Facts showing personal involvement of the defendant must be asserted; such
assertions may be made through allegations of specific facts showing that a defendant
expressly directed the deprivation of a plaintiff's constitutional rights or created such
policies where the subordinates had no discretion in applying the policies in a fashion
other than the one which actually produced the alleged deprivation; e.g., supervisory
liability may attach if the plaintiff asserts facts showing that the supervisor's actions
were "the moving force" behind the harm suffered by the plaintiff. See Sample v.
Diecks, 885 F.2d 1099, 1117-18 (3d Cir. 1989).
Plaintiff provides no specific facts how Warden Phelps violated his constitutional
rights, that he expressly directed the deprivation of his constitutional rights, or that he
created policies wherein subordinates had no discretion in applying them in a fashion
other than the one which actually produced the alleged deprivation. Accordingly, the
Court will dismiss the claims against Warden Phelps for failure to state a claim
pursuant to 28 U.S.C. § 1915(e)(2)(B)(ii) and§ 1915A(b)(1). Plaintiff will be given leave
to amend the claim against Warden Phelps.

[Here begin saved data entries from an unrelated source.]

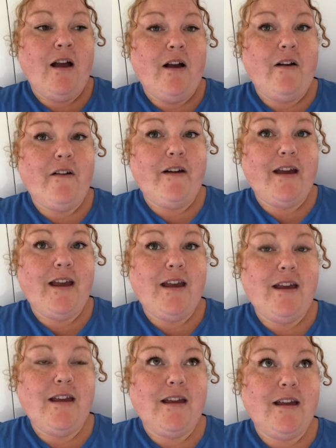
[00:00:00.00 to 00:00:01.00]

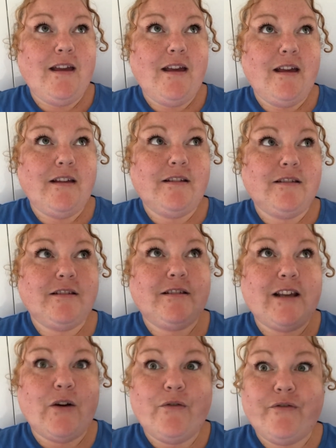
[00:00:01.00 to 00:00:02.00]
I
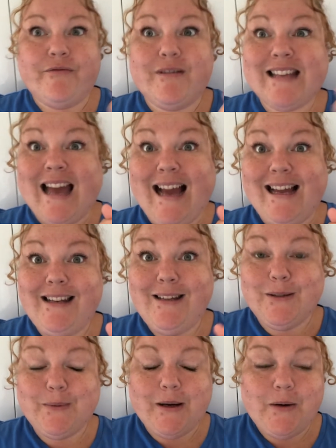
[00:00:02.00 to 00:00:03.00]
self-scan
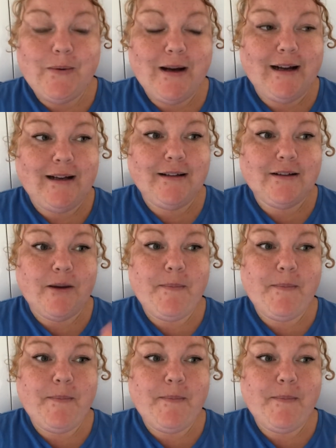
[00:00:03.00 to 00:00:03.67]
as well, and I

Plaintiff alleges that Detective Roswell verbally assaulted him at the time of his
arrest when he screamed in his face and threatened him with physical abuse. Verbal
abuse of a prisoner, even of the lewd variety, is not actionable under 42 U.S.C. § 1983.
Aleem-X v. Westcott, 347 F. App'x 731 (3d Cir. 2009). Similarly, allegations that prison
personnel have used threatening language and gestures are not cognizable claims
under§ 1983. Collins v. Cundy, 603 F.2d 825 (10th Cir. 1979) (defendant laughed at
prisoner and threatened to hang him).
Plaintiff's claims of verbal abuse or harassment, are not cognizable under
§ 1983. Therefore, the Court will dismiss the claims against Detective Roswell as
frivolous pursuant to 28 U.S.C. §§ 1915(e)(2)(B)(i) and 1915A(b)(1).
Plaintiff has alleged what appears to be cognizable medical needs claims against
Correct Care Solutions and Dr. Derosiers and will be allowed to proceed with the
medical needs claims. Plaintiff will be given leave to amend his claim against Warden
An appropriate order will be entered.